Gute Stürmer sind rar

Bleiben Daniel Ginczek (drei Saisontore), Martin Harnik (2), Jan Kliment (1) und Borys Tashchy (0). Ginczek wäre der gewünschte Vollstrecker, doch wird der 25-Jährige nach seinem Kreuzbandriss wohl erst zur Rückrunde 2016/17 wieder voll angreifen können. Harniks Zukunft auf dem Wasen ist offen, Kliment und Tashchy wird auch kommende Saison noch keine tragende Rolle zugetraut, Jérôme Kiesewetter noch weniger.

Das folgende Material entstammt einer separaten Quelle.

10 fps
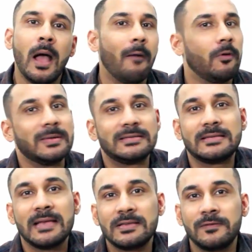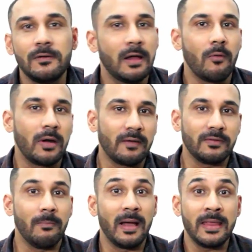I want to be successful. I want to
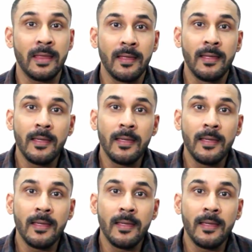have the money.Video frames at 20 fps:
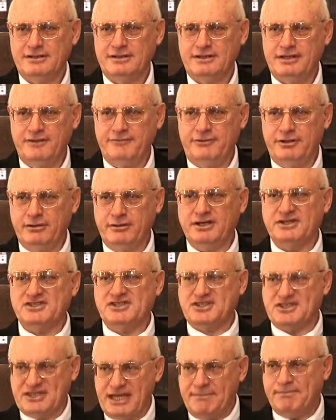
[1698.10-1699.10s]
If you
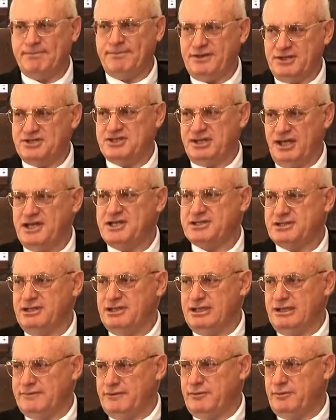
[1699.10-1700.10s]
accept the
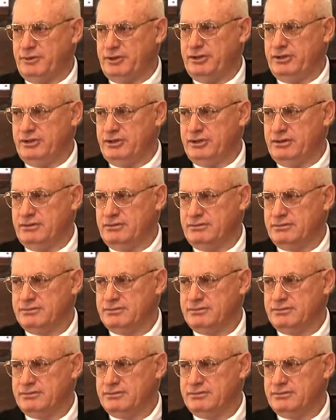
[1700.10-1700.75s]
chastening of the word,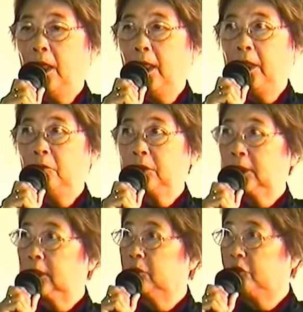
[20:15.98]
I
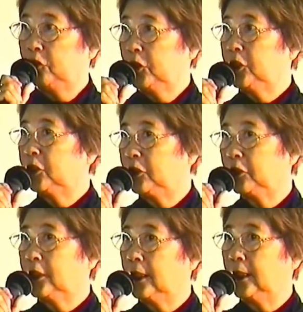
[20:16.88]
was forced
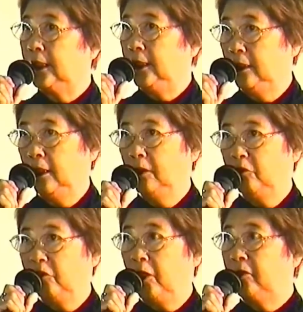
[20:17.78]
to study
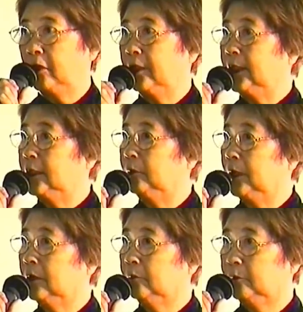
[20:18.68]
flower
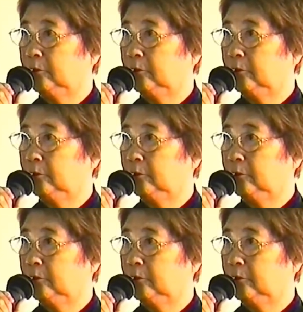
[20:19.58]
arrangement.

Sportchef Robin Dutt und sein neu formiertes Team aus Kaderplanern stehen deshalb vor der kniffligen Aufgabe, einen neuen Torjäger zu finden. Es gibt einfachere Unterfangen, wie ein Blick in die jüngere VfB-Vergangenheit zeigt: Mohammed Abdellaoue, Shinji Okazaki, Julian Schieber, Federico Macheda, Pawel Pogrebnjak, Ciprian Marica, Tunay Torun, Ewerthon – seit der Meisterschaft 2007 wurde kein Stürmer beim VfB mehr glücklich. Und umgekehrt. Wenn man so will, war Mario Gomez der letzte echte Ballermann im Trikot mit dem Brustring – seinen Sturmpartner Cacau nicht zu vergessen. Doch das ist lange her.

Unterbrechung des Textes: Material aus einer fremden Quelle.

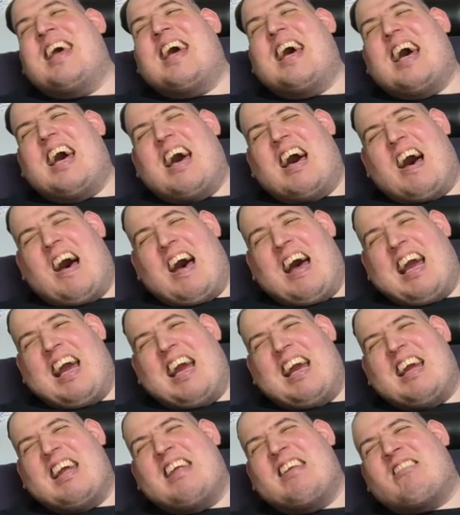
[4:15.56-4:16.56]

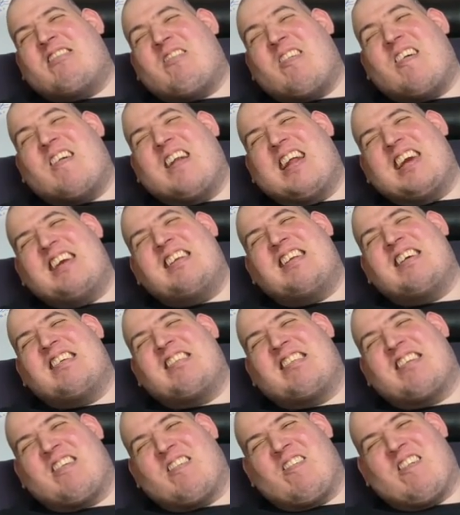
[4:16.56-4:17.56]
I strongly
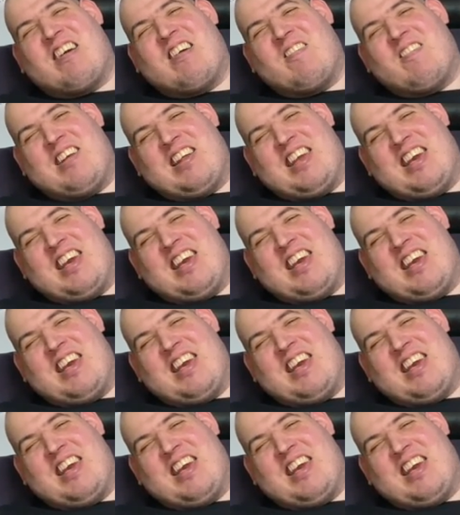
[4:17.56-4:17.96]
disagree with you,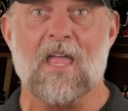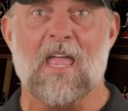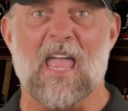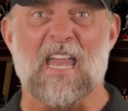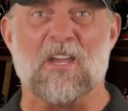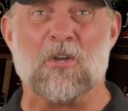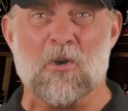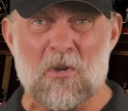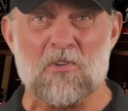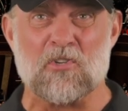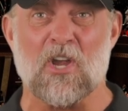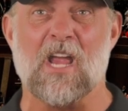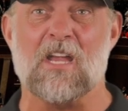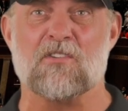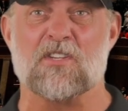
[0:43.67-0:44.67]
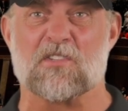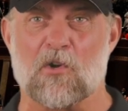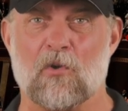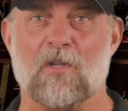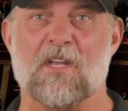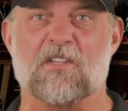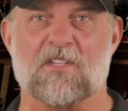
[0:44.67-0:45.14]
and could change as
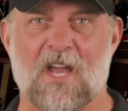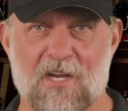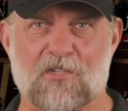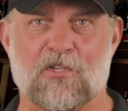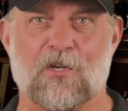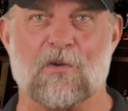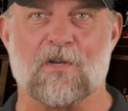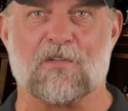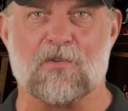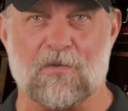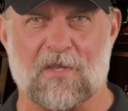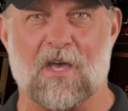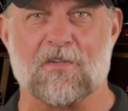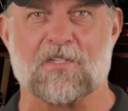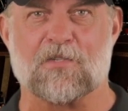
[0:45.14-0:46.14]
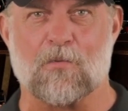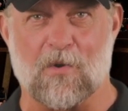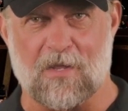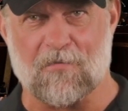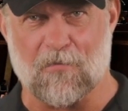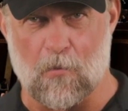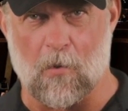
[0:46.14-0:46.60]
early as next year in
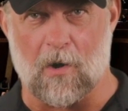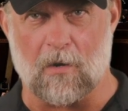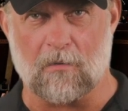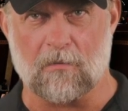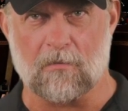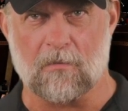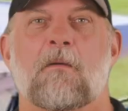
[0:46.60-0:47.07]
2024.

Gute Stürmer sind eben rar – in Deutschland, aber nicht nur da. Bei der Suche wird viel davon abhängen, wie viel ein möglicher Verkauf von Filip Kostic in die Kasse bringt und was der Verein zu reinvestieren bereit ist. Womöglich spült der Serbe über 30 Millionen Euro in die Kasse. Mit diesem Geld müsste sich doch ein Klassemann finden lassen. Doch Dutt spricht von einer „strategischen Kaderplanung“, wenn er die Perspektiven für kommende Saison aufzeigt. Heißt: Die Scouts des VfB suchen nicht gezielt nach einem Angreifer (oder nach einem offensiven Mittelfeldspieler oder nach einem Rechtsverteidiger), sondern primär nach guten und bezahlbaren Spielern, die möglichst flexibel einsetzbar sind.

Wenn ein echter Torjäger darunter ist, umso besser.